Camp Darwin started with a conversation between two moms. A third was added at the bus stop. Somehow I got involved, too (I guess they all just knew I'd want in on the action!). The grown-ups met in February and piloted a conversation about expectations and involvement. We came with all kinds of questions -- what if we want to back out? Who puts sunscreen on the kids? How much money should we spend? What time should we start in the morning? It was great to handle some of these logistics early on, and of course, we're still trying to figure things out as we go.
We committed to a monthly dinner throughout the spring. The kids all knew each other, but had never played all together. This was an eye-opening experience -- nine kids is a lot of kids for an indoor party!
The first dinner was at my house. Here we made our first large group decision -- what to name our camp!
We put up a blank sheet on the fridge and invited everyone -- kids AND grown-ups -- to contribute ideas whenever they had a flash. We had a great list of choices and knew it would be hard to pick one. Everyone took two flags and flagged their two favorites. In the end, we had a clear winner -- Camp Darwin.

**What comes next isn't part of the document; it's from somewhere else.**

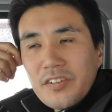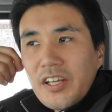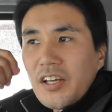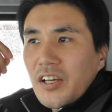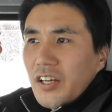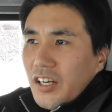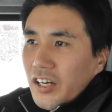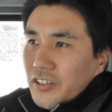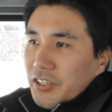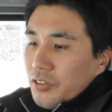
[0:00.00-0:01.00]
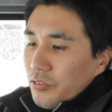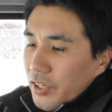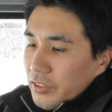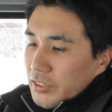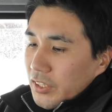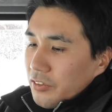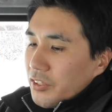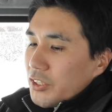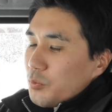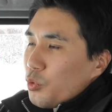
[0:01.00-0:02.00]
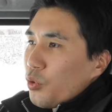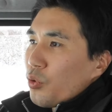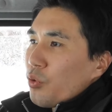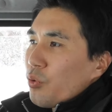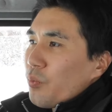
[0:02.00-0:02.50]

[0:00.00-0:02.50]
で、化学肥料の薬使う人たちも、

This name came from from one parent's comment that this camp would be a true "survival of the fittest," but I think it gathered real momentum when two of our campers realized that "Darwin" sounded just like a combination of their two names. Now we had a name! And from here out, our monthly dinners were known as, "Darwin Dinners."
This was also the first time the campers all sat together at one table for a meal!
At our next Darwin Dinner the kids had a lot of fun with the chickens:
And the kids worked out some of the details of what will eventually become our camper-made logo.
The third Darwin Dinner involved lots of time on the big swing, a campfire, learning a great lesson on self-centering from our third grade campers, and a sharing of our hopes and dreams. At this point, everyone (adults included) was a little hazy on what the day-to-day of camp would look like, and our hopes and dreams are varied and awesome:
Wall ball
Awesome stuffEat strawberries
We are just awesome
Baseball field at Gales Ferry School
Go to Costa Rica
Go to the park
Go to space
Music and theater
Alpaca farm
Finish school textbook
Unstructured and structured time together
By our fourth Darwin Dinner, these kids were showing strong signs of how awesome this camp could be. They played outside for a long time, and when it got a little buggy, they came indoors and spontaneously started a game of Apples to Apples. All of them. Together. With no adult involvement. I mean, can you even believe this? Nobody asked if they could watch TV, nobody snuck in any Minecraft, not one kid.
The most prevalent comment that night was, "How long until real camp starts?"